The full performance, which has never previously been released, will appear as part of The Band 50th-anniversary reissue on Nov. 15.

“When we went to play at Woodstock, we played on the last night,” Robertson told Billboard in a new interview. “It just got dark. Couldn't have been a better time to go on. More people than there had been at the whole festival. This was the highlight of the festival. The crowd out there, they wanted to get crazy. They want to rock. They were muddy and down and dirty.”

He recalled that the group "had hardly played any concerts as the Band, and we were going out in front of a half a million people to play music that we recorded on Music From Big Pink. We go out there and people are taking their shirts off, and arms in the air, and hooting and drinking and taking drugs, and we go out and start to play.”
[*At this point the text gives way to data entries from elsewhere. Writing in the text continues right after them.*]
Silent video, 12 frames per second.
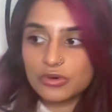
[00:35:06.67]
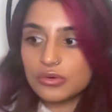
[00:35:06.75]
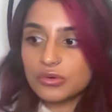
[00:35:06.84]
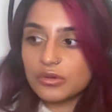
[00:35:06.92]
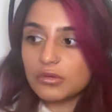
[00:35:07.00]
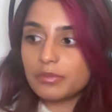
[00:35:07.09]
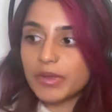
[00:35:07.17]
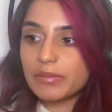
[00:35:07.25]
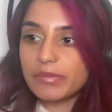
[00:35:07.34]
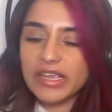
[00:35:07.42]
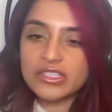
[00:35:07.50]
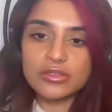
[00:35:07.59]
all
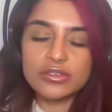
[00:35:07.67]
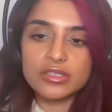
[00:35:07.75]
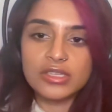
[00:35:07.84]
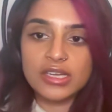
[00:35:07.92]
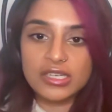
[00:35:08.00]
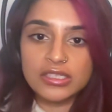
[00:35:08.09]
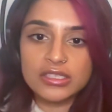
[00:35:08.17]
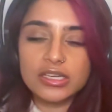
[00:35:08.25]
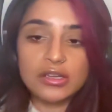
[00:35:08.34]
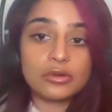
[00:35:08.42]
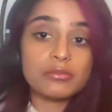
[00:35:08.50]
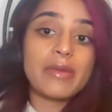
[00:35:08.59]
been based on studies
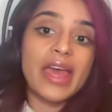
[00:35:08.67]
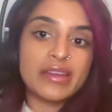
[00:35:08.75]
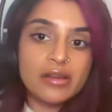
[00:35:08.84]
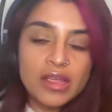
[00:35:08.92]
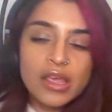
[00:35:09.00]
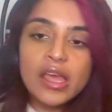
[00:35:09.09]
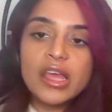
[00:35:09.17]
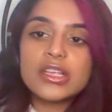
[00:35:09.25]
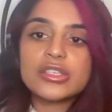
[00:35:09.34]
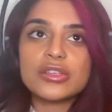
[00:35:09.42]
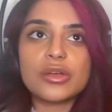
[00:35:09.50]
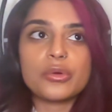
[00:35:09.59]
done on men.
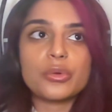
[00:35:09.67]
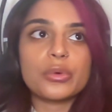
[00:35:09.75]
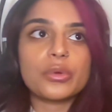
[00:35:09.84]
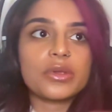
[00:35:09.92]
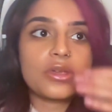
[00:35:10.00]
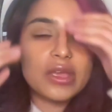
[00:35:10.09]
So,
Robertson said a “stillness” then fell over the crowd. “It was like we were singing hymns,” he said. “All of this madness and wildness and everything just settled down into this kind of Zen experience. And I thought, 'Oh my, this is so not what they're looking for. They want to do their rock 'n' roll thing.' And this music is not that.”

He noted that he and reissue producer Bob Clearmountain realized early on that, while it would be possible to reinvent the music on The Band, it would be wrong to do so.

“What we could do, we discovered, is we can take the original tapes, put it just like it was, but with today's technology, we can present it with less hum and hiss and things that you got from tape and everything back then, in a more pristine way," he explained. "You can hear more of the music, more of the air in it, and present it so you're inside of it more – that we could do.”